- _YOUR GOAL_
Quote exactly the lines from the one with "(4.00 s to 5.00 s)" to the end of the data, both included; omit the pictures.

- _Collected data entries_
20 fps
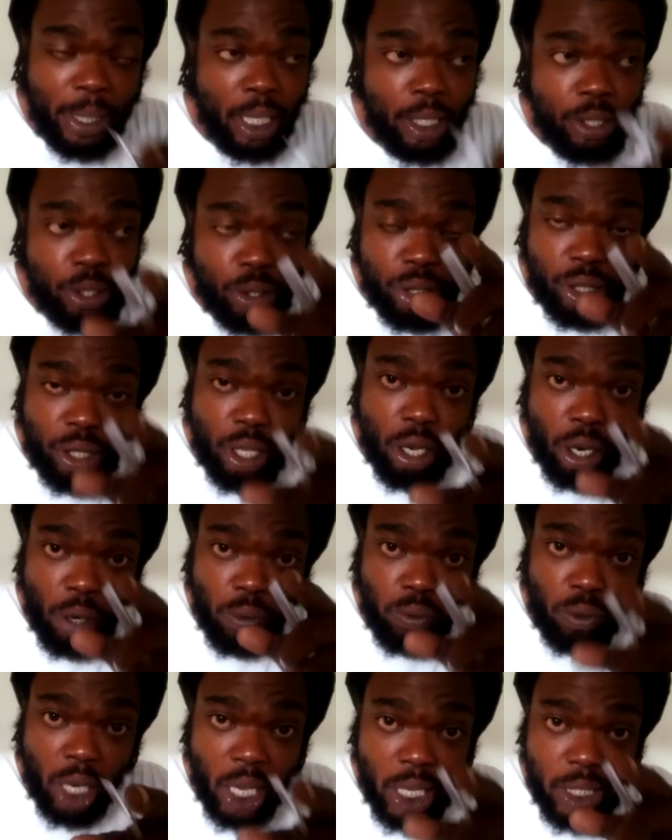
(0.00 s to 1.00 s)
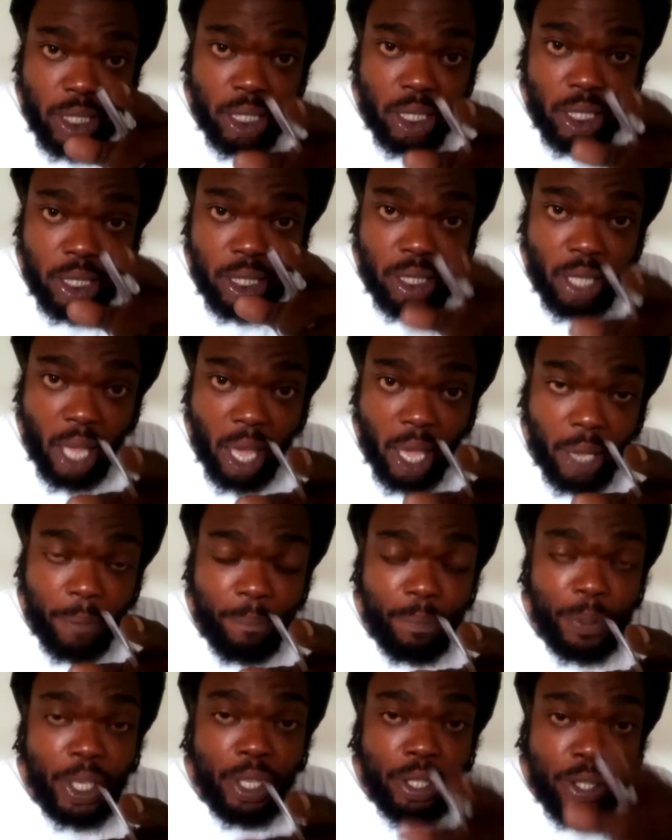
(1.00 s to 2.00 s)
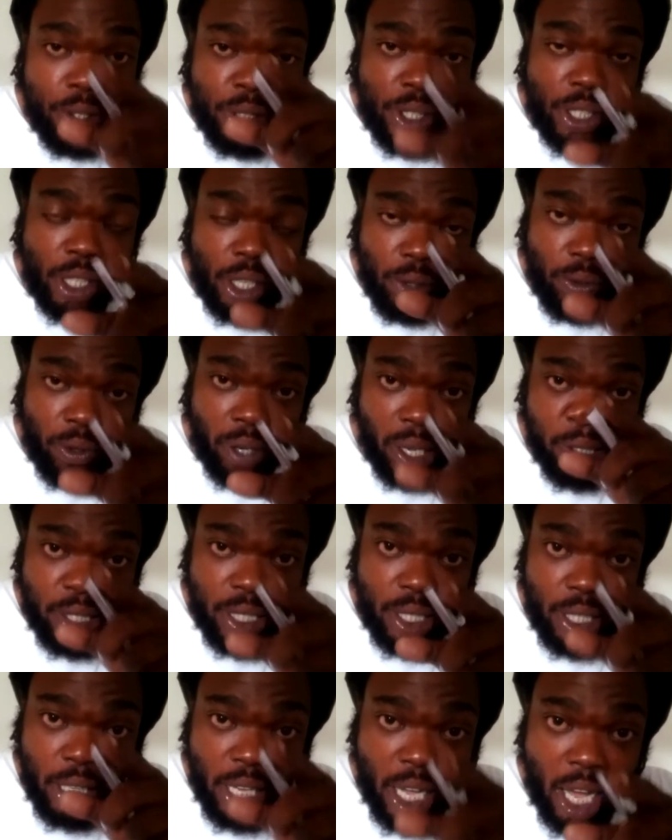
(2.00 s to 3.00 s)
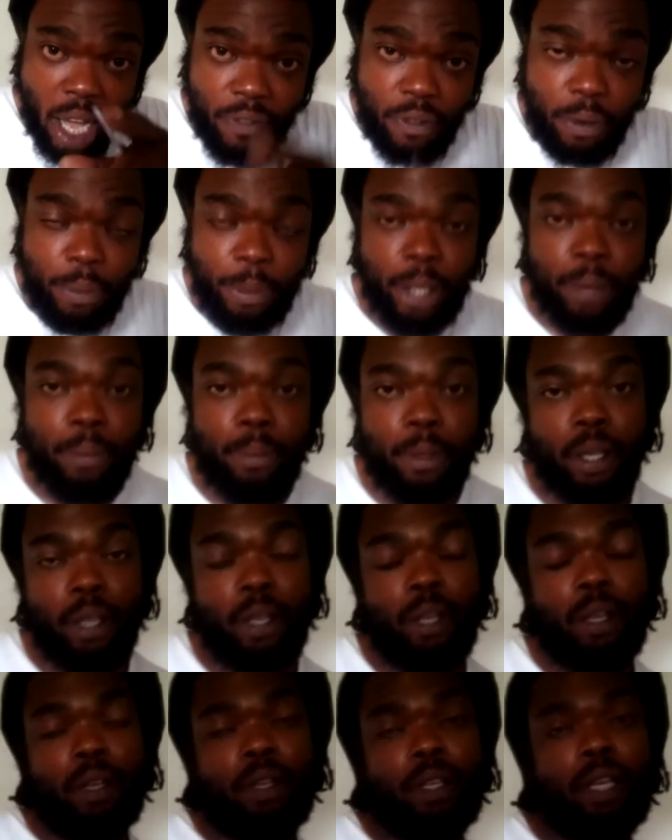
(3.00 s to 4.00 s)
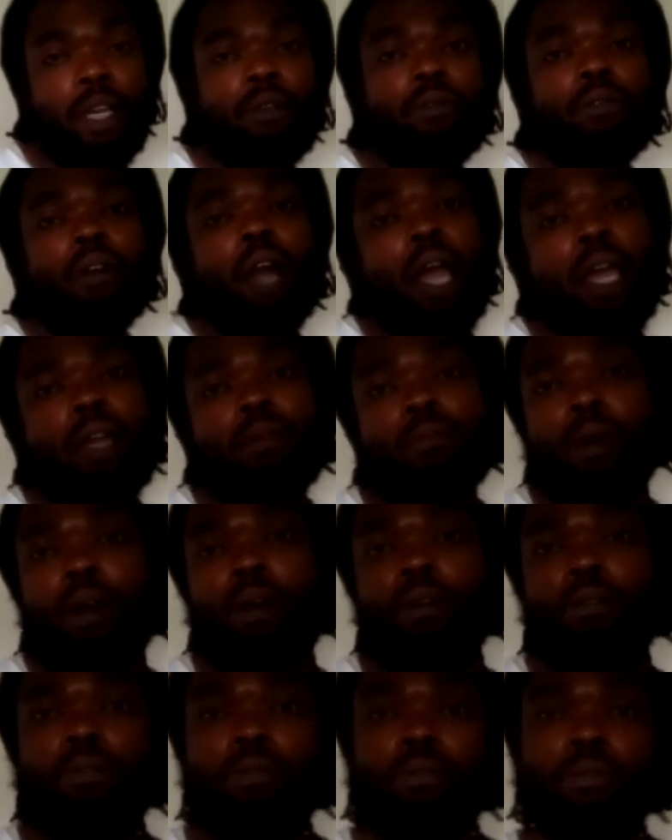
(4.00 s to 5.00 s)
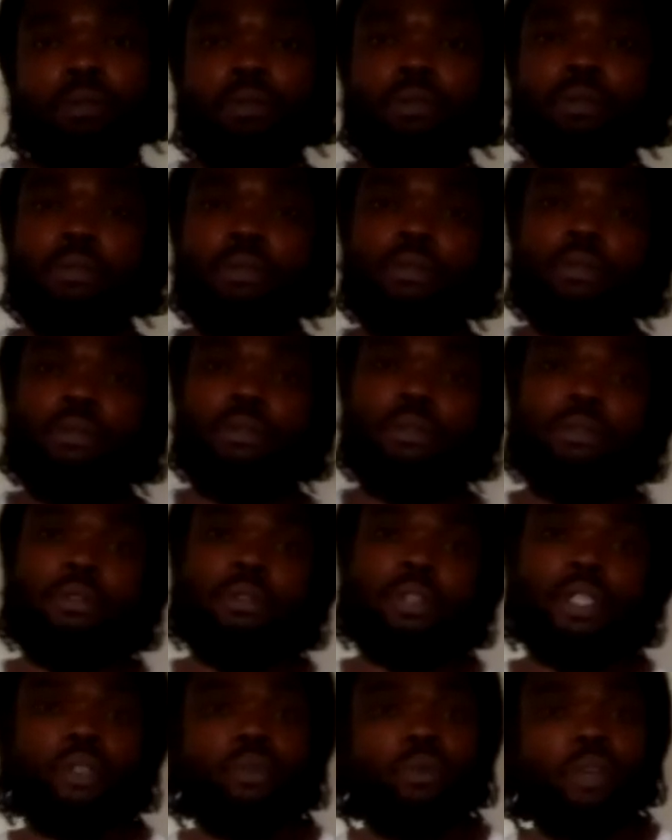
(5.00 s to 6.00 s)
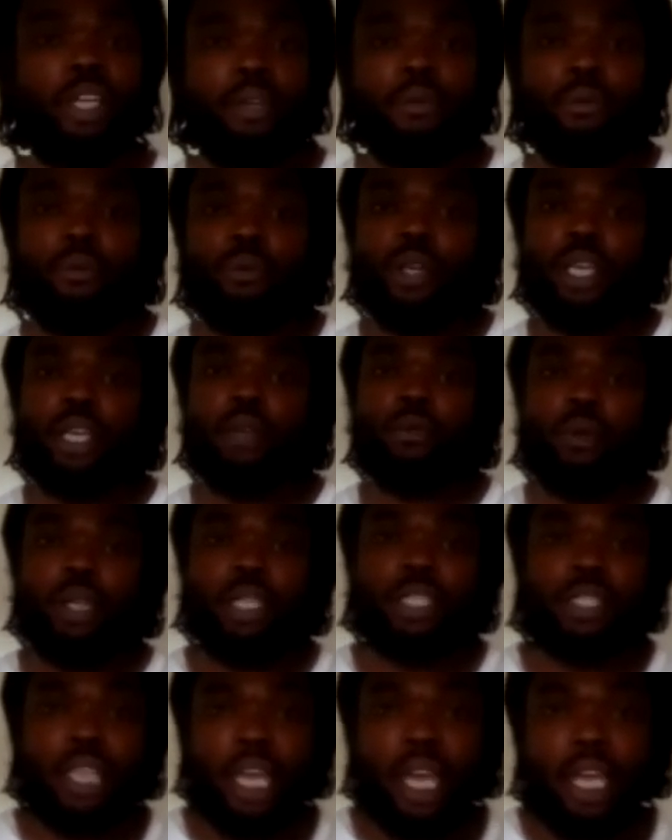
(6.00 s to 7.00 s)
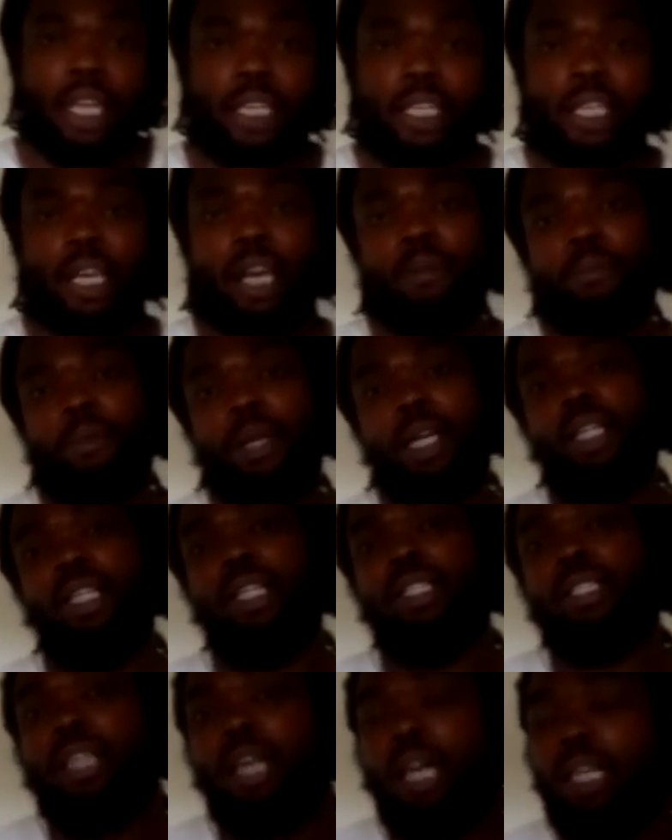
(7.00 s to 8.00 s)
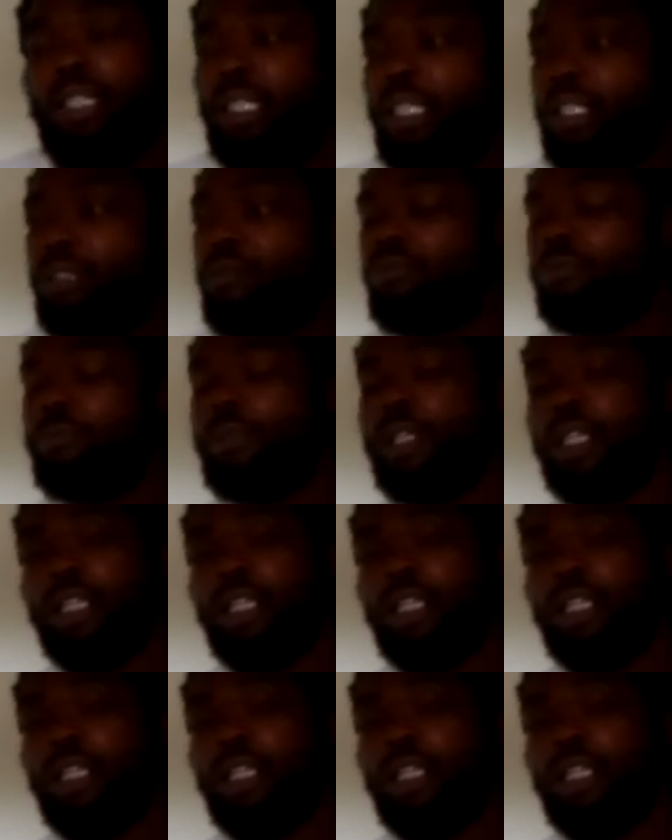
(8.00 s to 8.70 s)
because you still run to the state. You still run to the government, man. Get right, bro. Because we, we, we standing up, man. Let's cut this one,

- _YOUR SOLUTION_
(4.00 s to 5.00 s)
(5.00 s to 6.00 s)
(6.00 s to 7.00 s)
(7.00 s to 8.00 s)
(8.00 s to 8.70 s)
because you still run to the state. You still run to the government, man. Get right, bro. Because we, we, we standing up, man. Let's cut this one,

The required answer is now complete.